▶ Task goal:
I would like the line with "(0.90 s to 1.20 s)" and every line after it, down to the end of the entries below, output exactly and without pictures.

▶ Supplied information:
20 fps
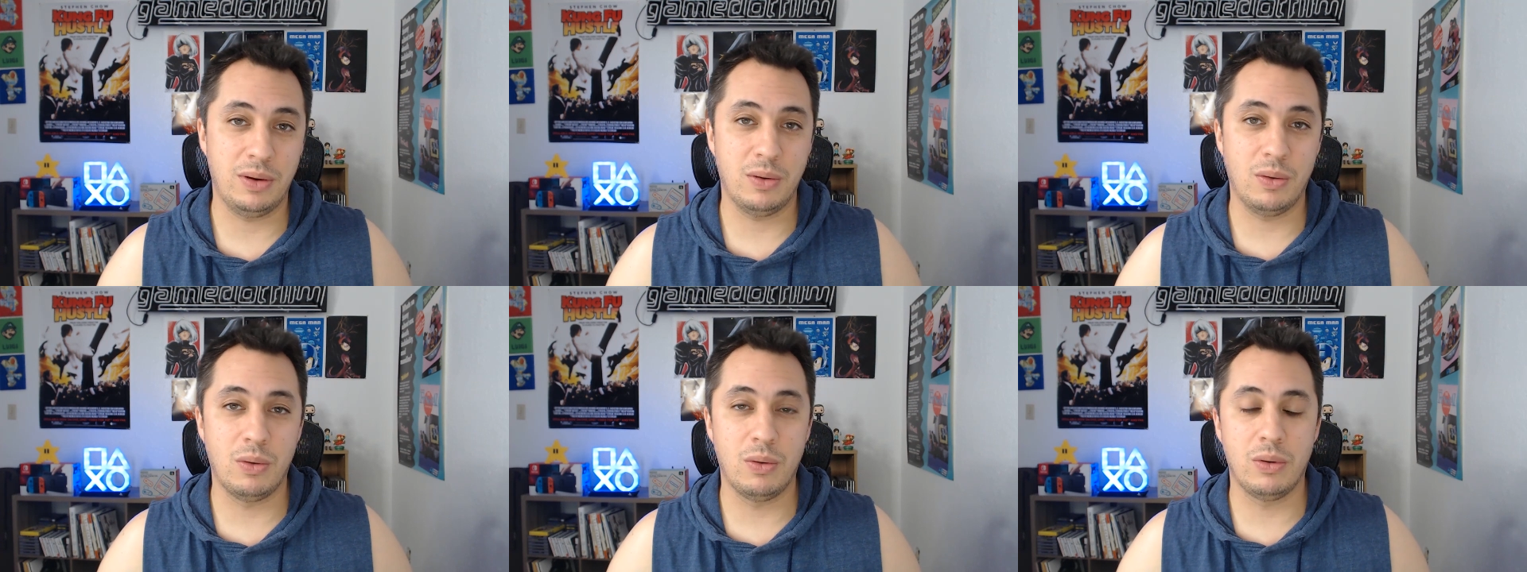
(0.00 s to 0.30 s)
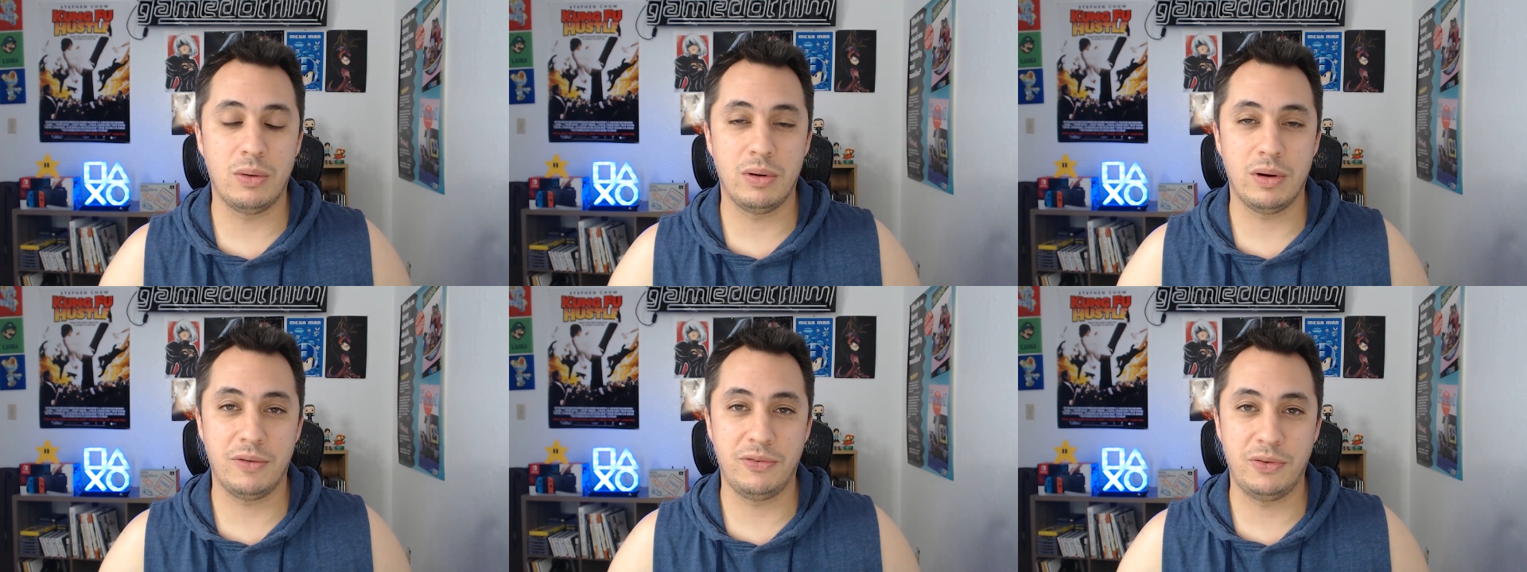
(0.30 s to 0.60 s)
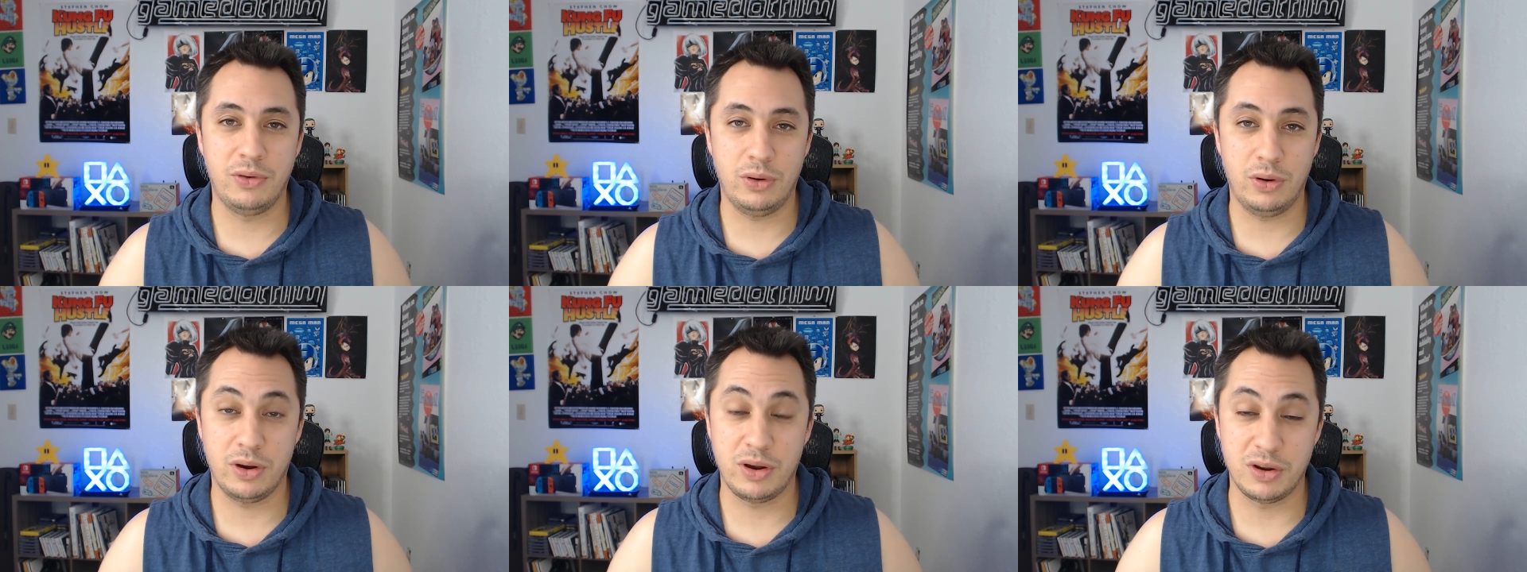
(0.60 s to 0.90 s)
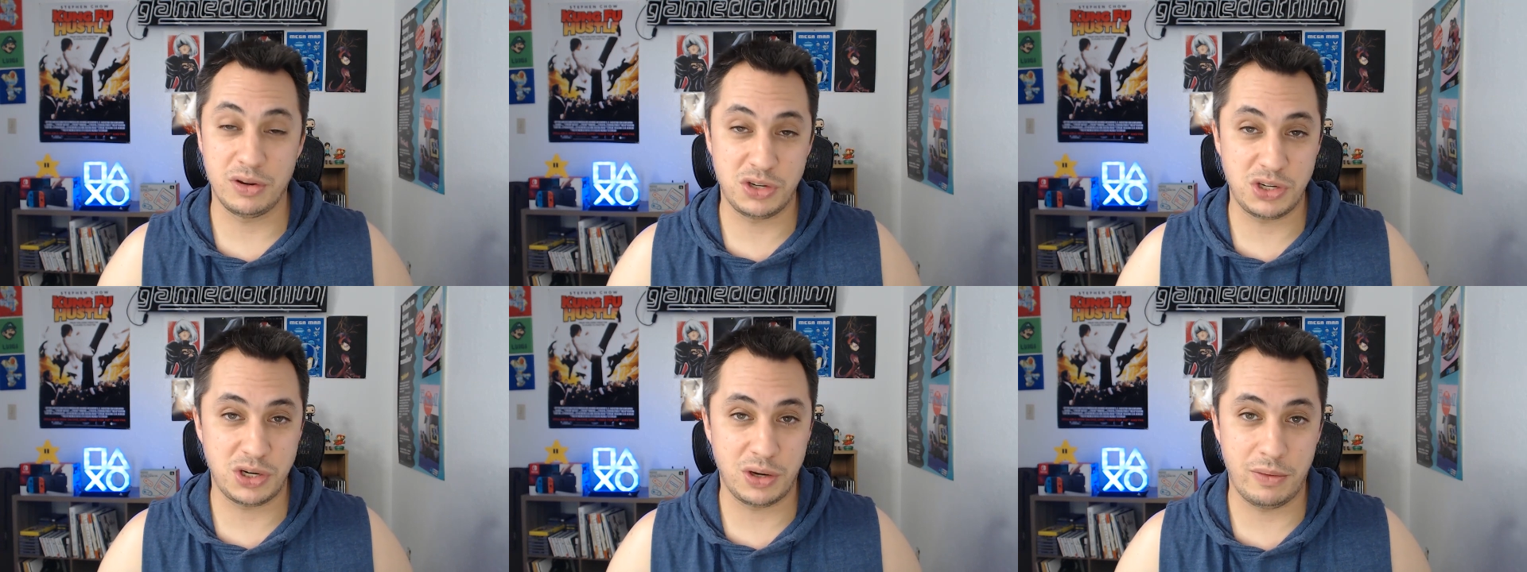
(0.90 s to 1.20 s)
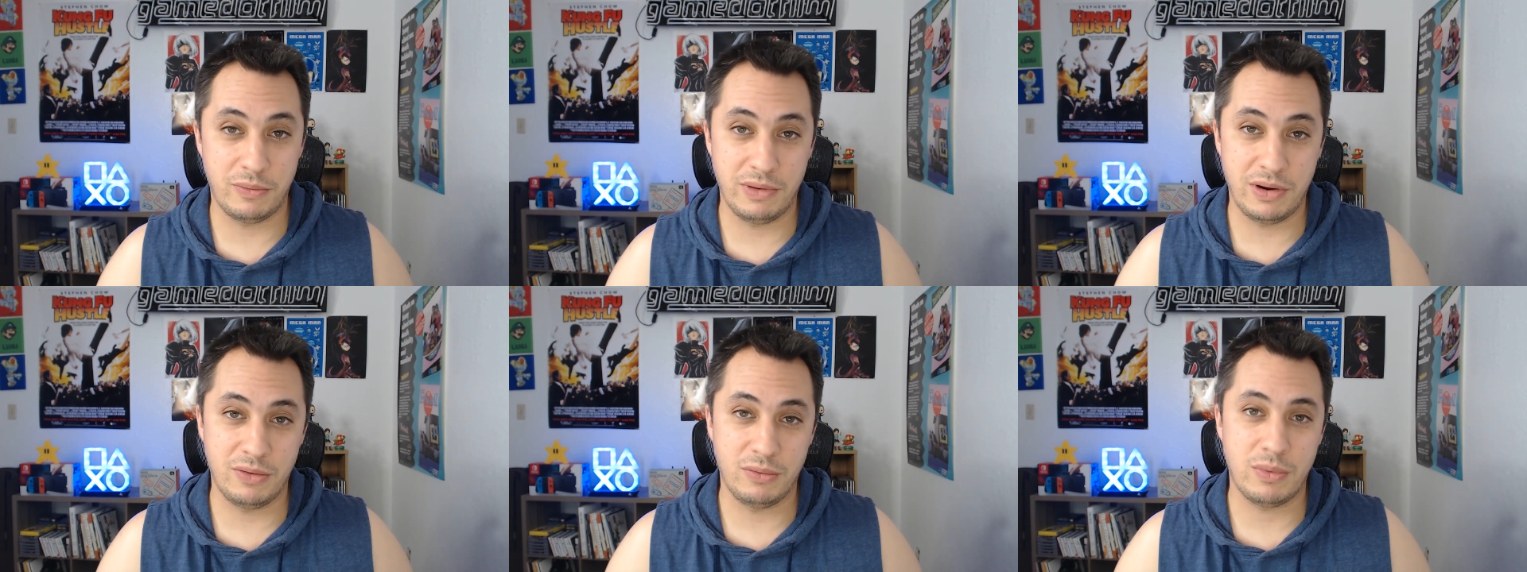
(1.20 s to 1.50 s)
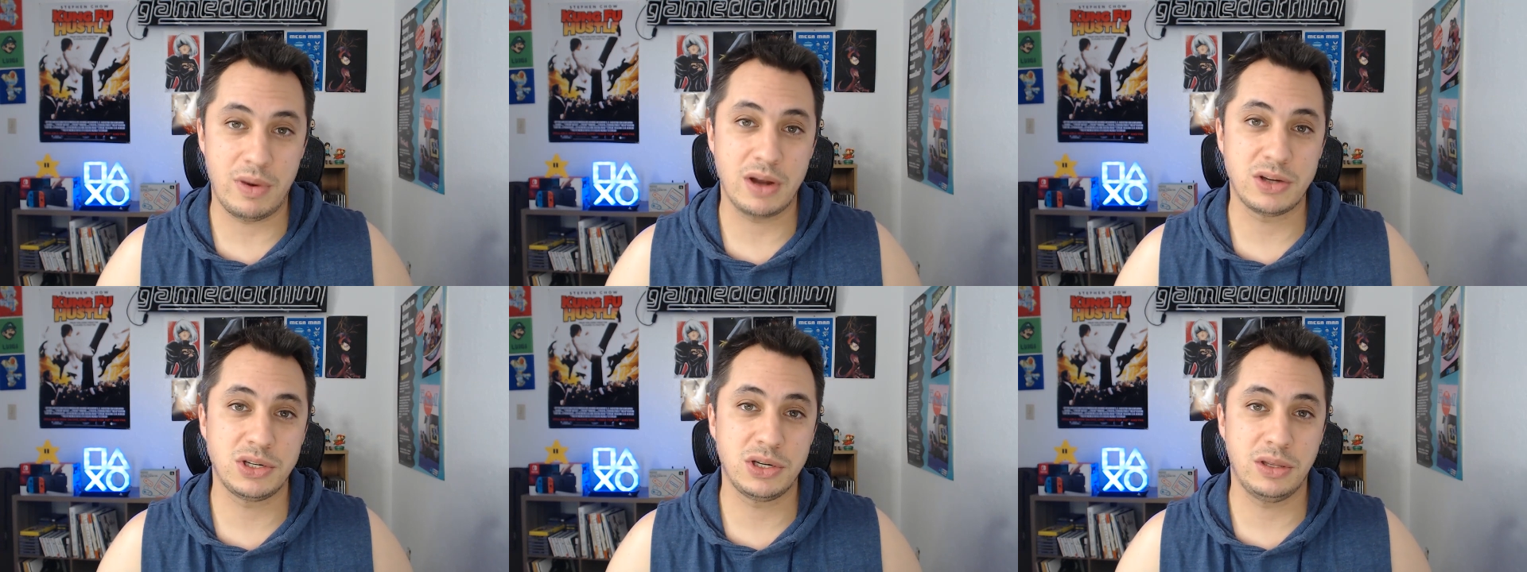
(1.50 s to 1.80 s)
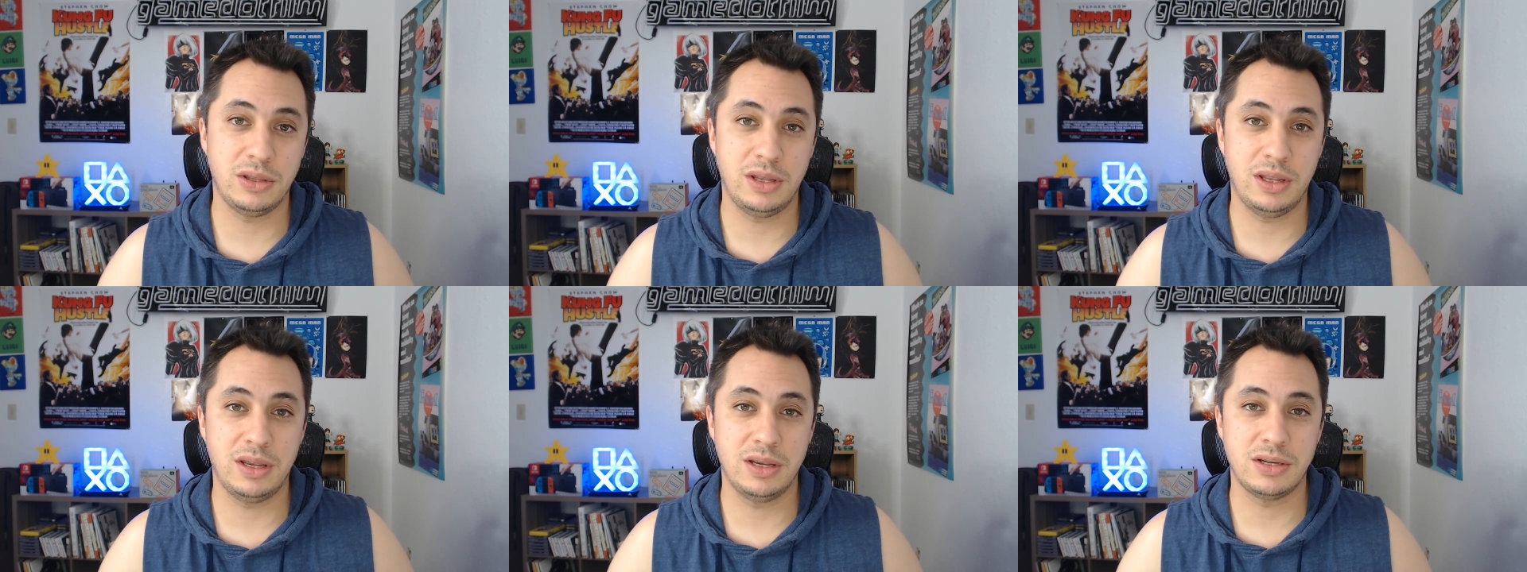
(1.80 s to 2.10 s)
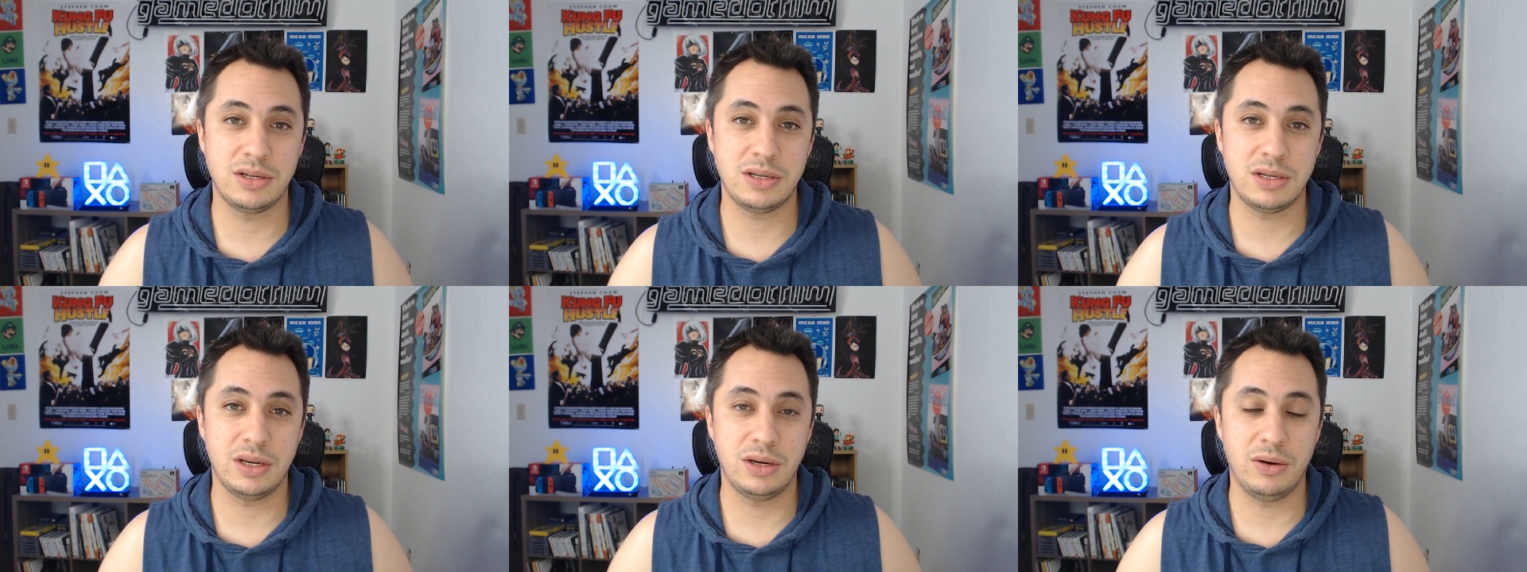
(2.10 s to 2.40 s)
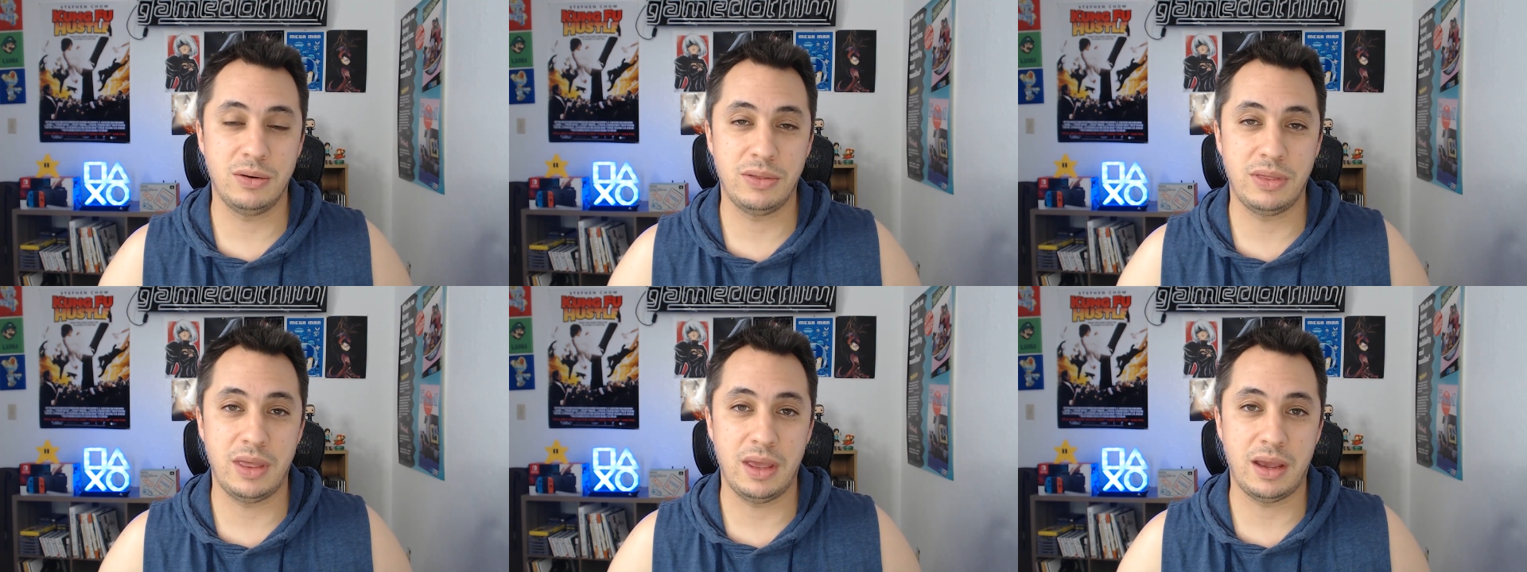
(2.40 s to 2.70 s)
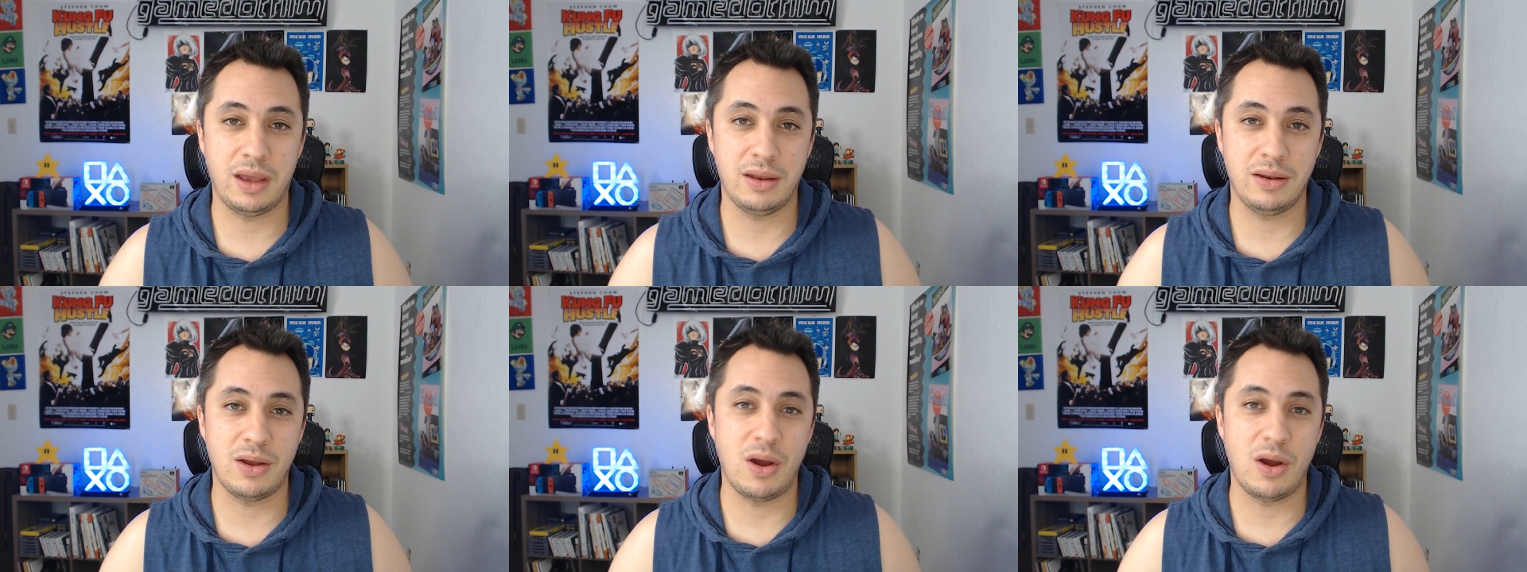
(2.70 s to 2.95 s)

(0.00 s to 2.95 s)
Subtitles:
or if you're a conservative watching this and you're thinking,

▶ Solution for this task:
(0.90 s to 1.20 s)
(1.20 s to 1.50 s)
(1.50 s to 1.80 s)
(1.80 s to 2.10 s)
(2.10 s to 2.40 s)
(2.40 s to 2.70 s)
(2.70 s to 2.95 s)

(0.00 s to 2.95 s)
Subtitles:
or if you're a conservative watching this and you're thinking,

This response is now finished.